Der Gabelstapler könnte jedoch nach § 1121 I BGB von der Haftung frei geworden sein. Hiernach werden Gegenstände, die vor der Beschlagnahme veräußert und entfernt werden (egal in welcher Reihenfolge) von der Haftung frei. Dies gilt auch dann, wenn der Erwerber von der Hypothek/ Grundschuld weiß. Der Gabelstapler wurde zwar vor Beschlagnahme veräußert, aber nicht entfernt. Damit sind die Voraussetzungen des § 1121 I BGB nicht erfüllt. Da immerhin die Veräußerung vor Beschlagnahme erfolgt ist, ist ein lastenfreier Erwerb nach § 936 BGB denkbar. § 1121 II 1 BGB schließt einen solchen jedoch aus. Der Erwerber kann sich nicht darauf berufen, dass er in Ansehung der Grundschuld nicht in gutem Glauben gewesen sei. Hintergrund des Ausschlusses des gutgläubigen lastenfreien Erwerbs ist, dass Haftungsobjekte bis zur Enthaftung haften sollen. Angesichts der Veräußerung des Gabelstaplers vor Beschlagnahme könnte man sich fragen, ob die Beschlagnahme unwirksam war. Schließlich gehörte der Gabelstapler zum Zeitpunkt der Beschlagnahme bereits dem K. Nach § 20 II ZVG umfasst die Beschlagnahme auch diejenigen Gegenstände, auf welche sich bei einem Grundstück die Hypothek erstreckt. Aus § 55 II ZVG ergibt sich, dass die Eigentumslage unerheblich ist. Die Versteigerung erstreckt sich auf Zubehörstücke, die sich im Besitz des Schuldners befinden, auch dann, wenn sie einem Dritten gehören.
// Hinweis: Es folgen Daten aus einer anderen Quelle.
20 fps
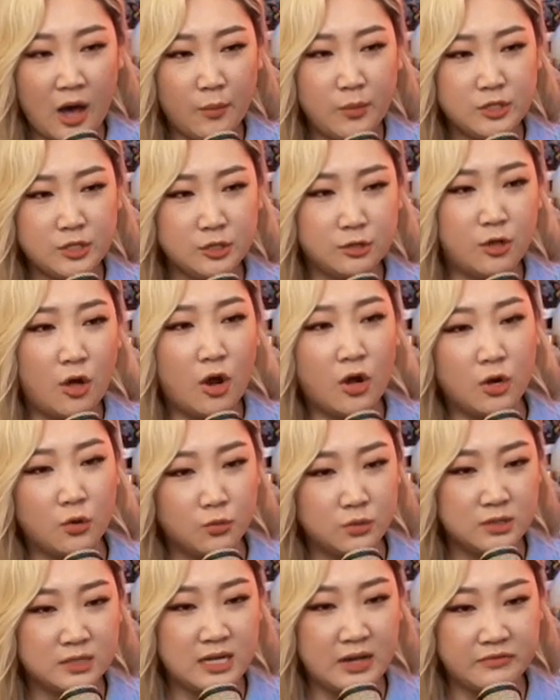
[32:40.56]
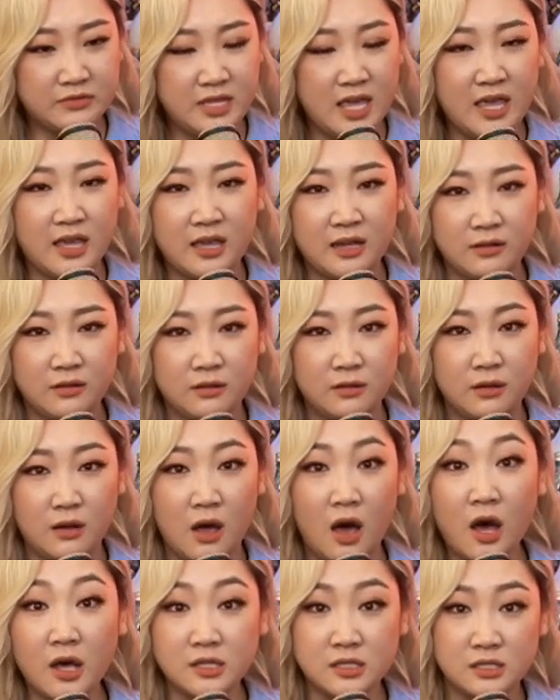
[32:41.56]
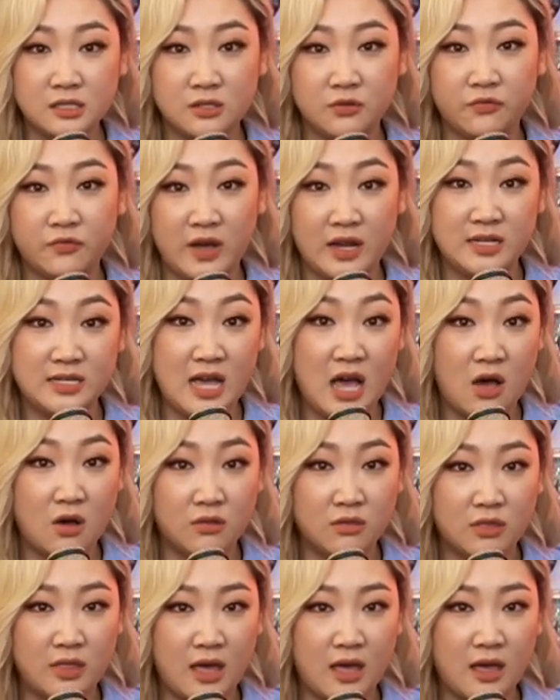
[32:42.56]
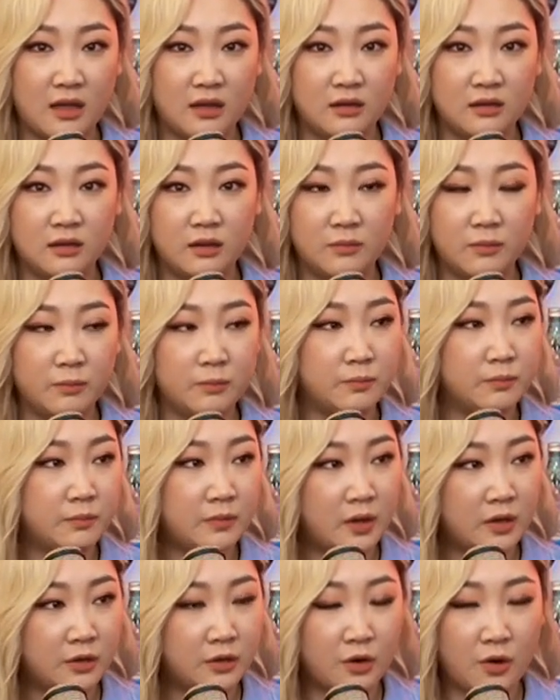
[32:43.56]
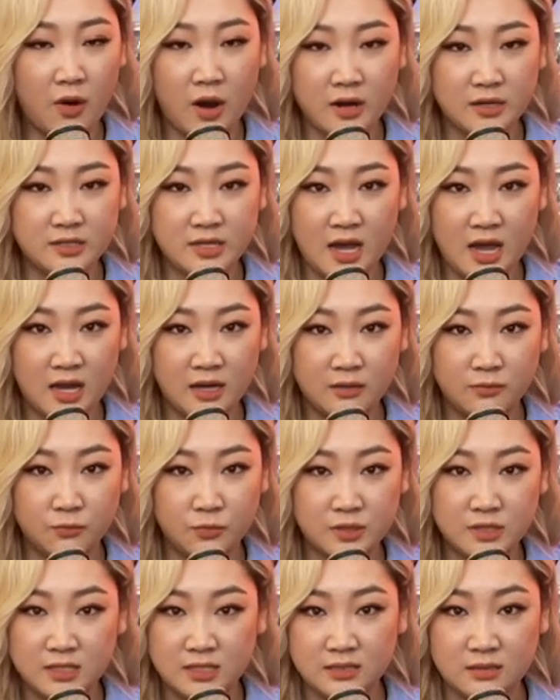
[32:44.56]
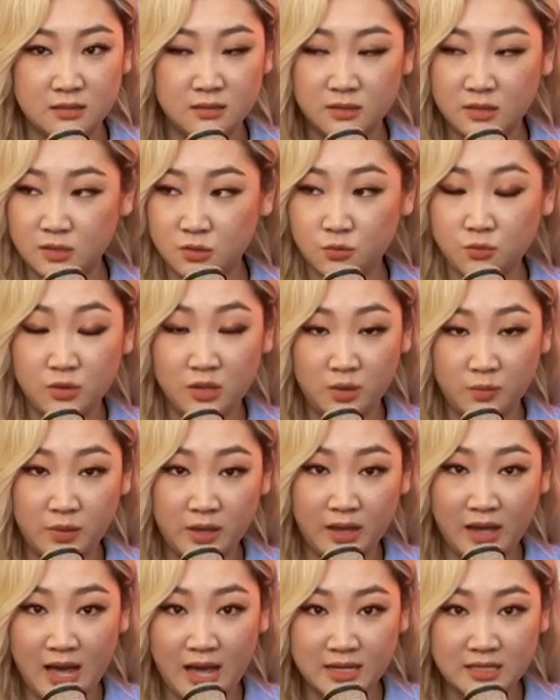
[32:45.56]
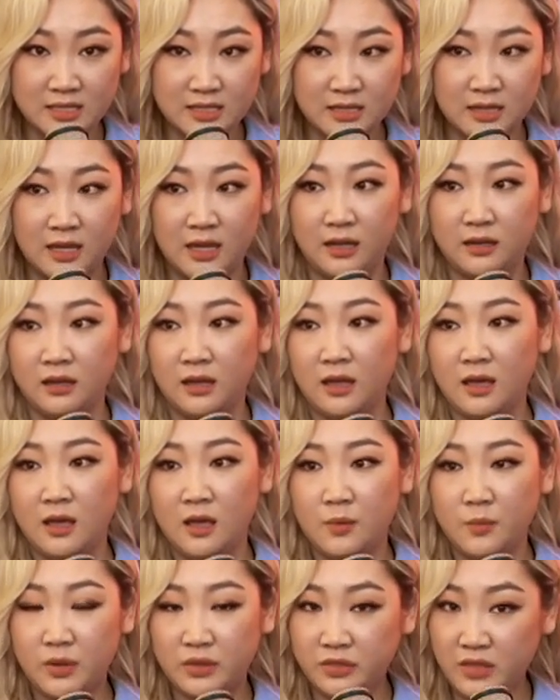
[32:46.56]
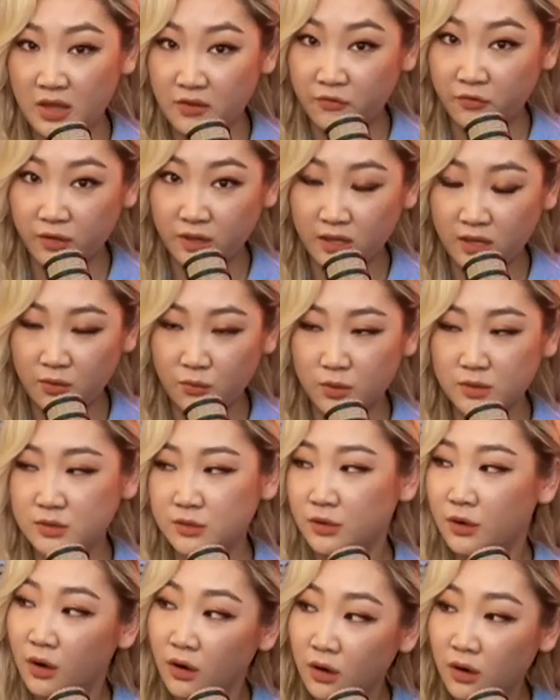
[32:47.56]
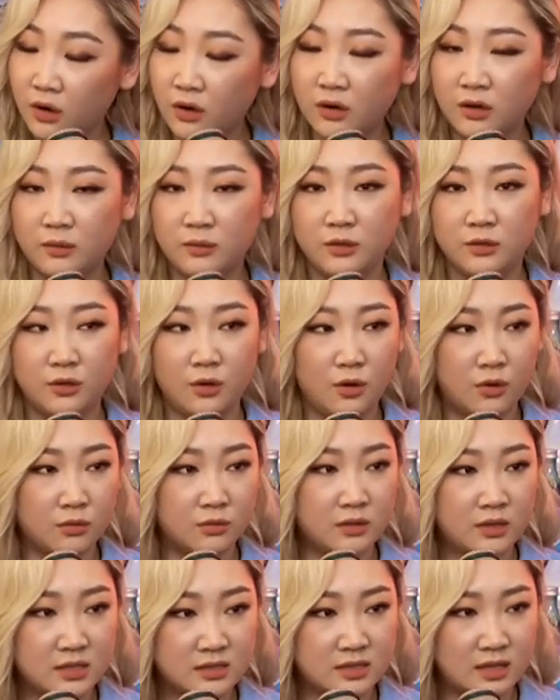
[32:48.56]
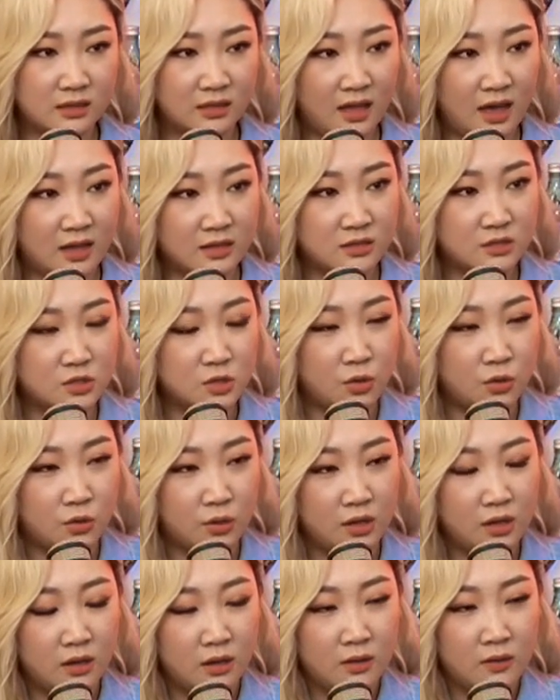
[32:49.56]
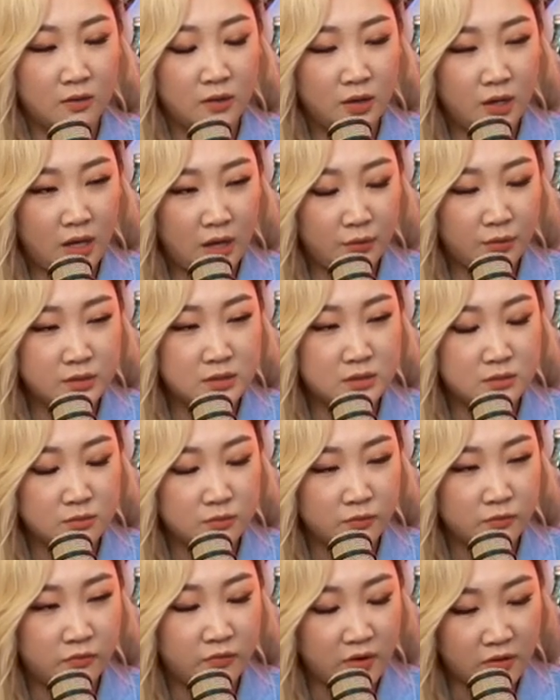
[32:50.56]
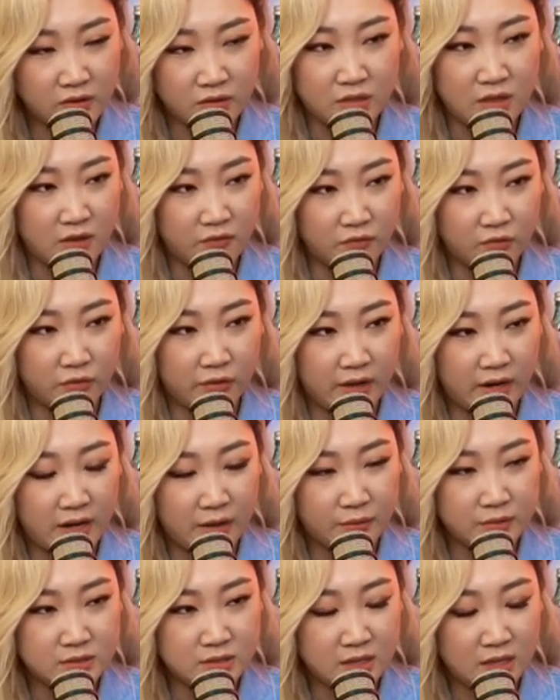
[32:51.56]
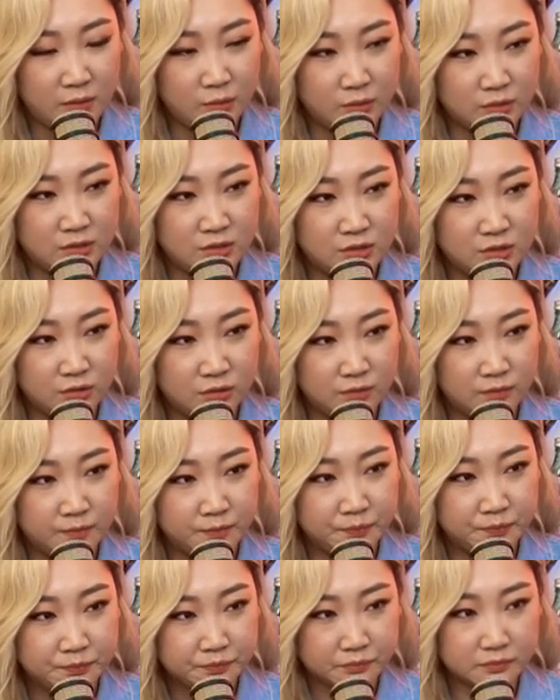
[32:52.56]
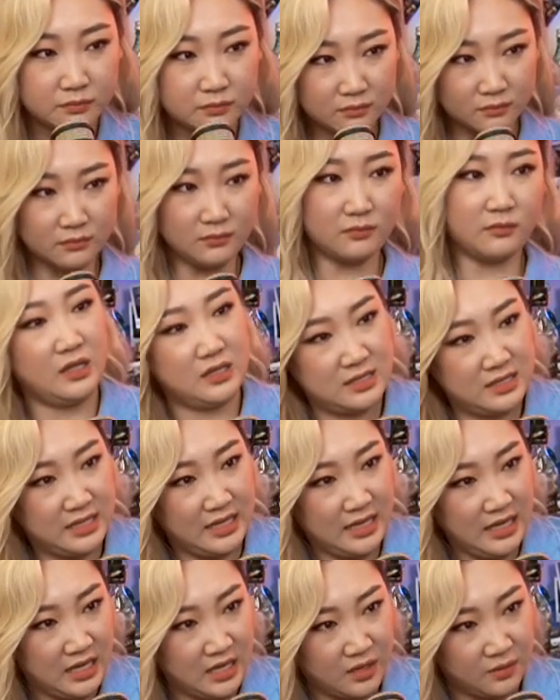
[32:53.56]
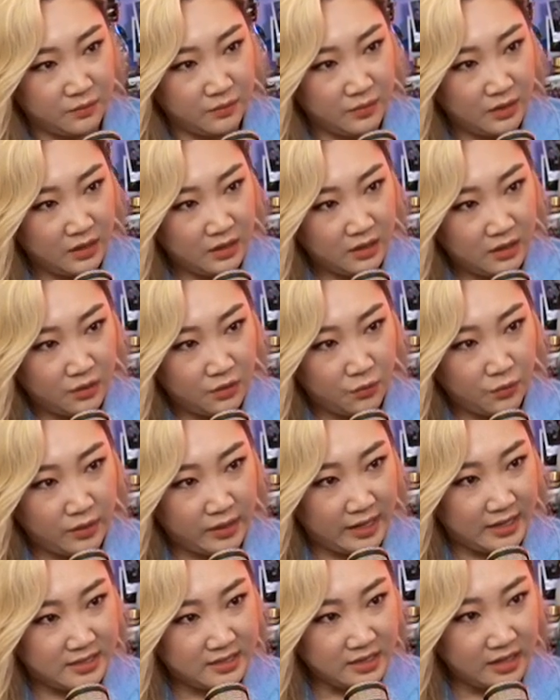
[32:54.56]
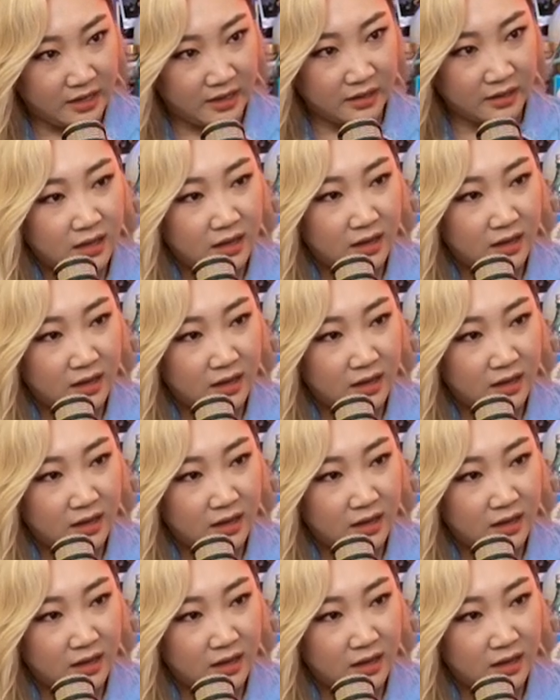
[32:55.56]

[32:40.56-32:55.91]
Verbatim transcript: much longer would it have taken us to find out that you know our dad was in this really big accident but thankfully he wasn't hurt you know things like that so i was very thankful that i was able to see him when I did.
Da sich die Hypothek nach wie vor auf den Gabelstapler erstreckt, muss K die Versteigerung seines (!) Gabelstaplers dulden.
Merke
§ 55 II ZVG mag einem auf den ersten Blick irritierend vorkommen. Schließlich haben wir gelernt, dass Dritteigentum nicht haftet. Dieser Grundsatz ist jedoch noch etwas zu präzisieren:
Er bedeutet, dass die Sache im Zeitpunkt der Haftungsbegründung (Bestellung der Hypothek) dem Grundstückseigentümer gehören muss. Wem sie im Zeitpunkt der Beschlagnahme gehört, ist nach § 55 II ZVG unbeachtlich.
7. Zusammenfassend:
Zusammenfassend kannst du dir hinsichtlich des Haftungsverbands der Hypothek, Folgendes merken:
1. Vor Beschlagnahme besteht eine latente Hypothekenhaftung für den ganzen Verband.
2. Die Haftung erlischt durch:
Entfernung von Erzeugnissen und Bestandteilen im ordnungsgemäßen Geschäftsgang, § 1122 II BGB
Aufhebung der Zubehöreigenschaft im ordnungsgemäßen Geschäftsgang, § 1122 II BGB
Veräußerung und Entfernung, § 1121 I BGB.
3. Was nicht enthaftet ist, wird von der Beschlagnahme erfasst.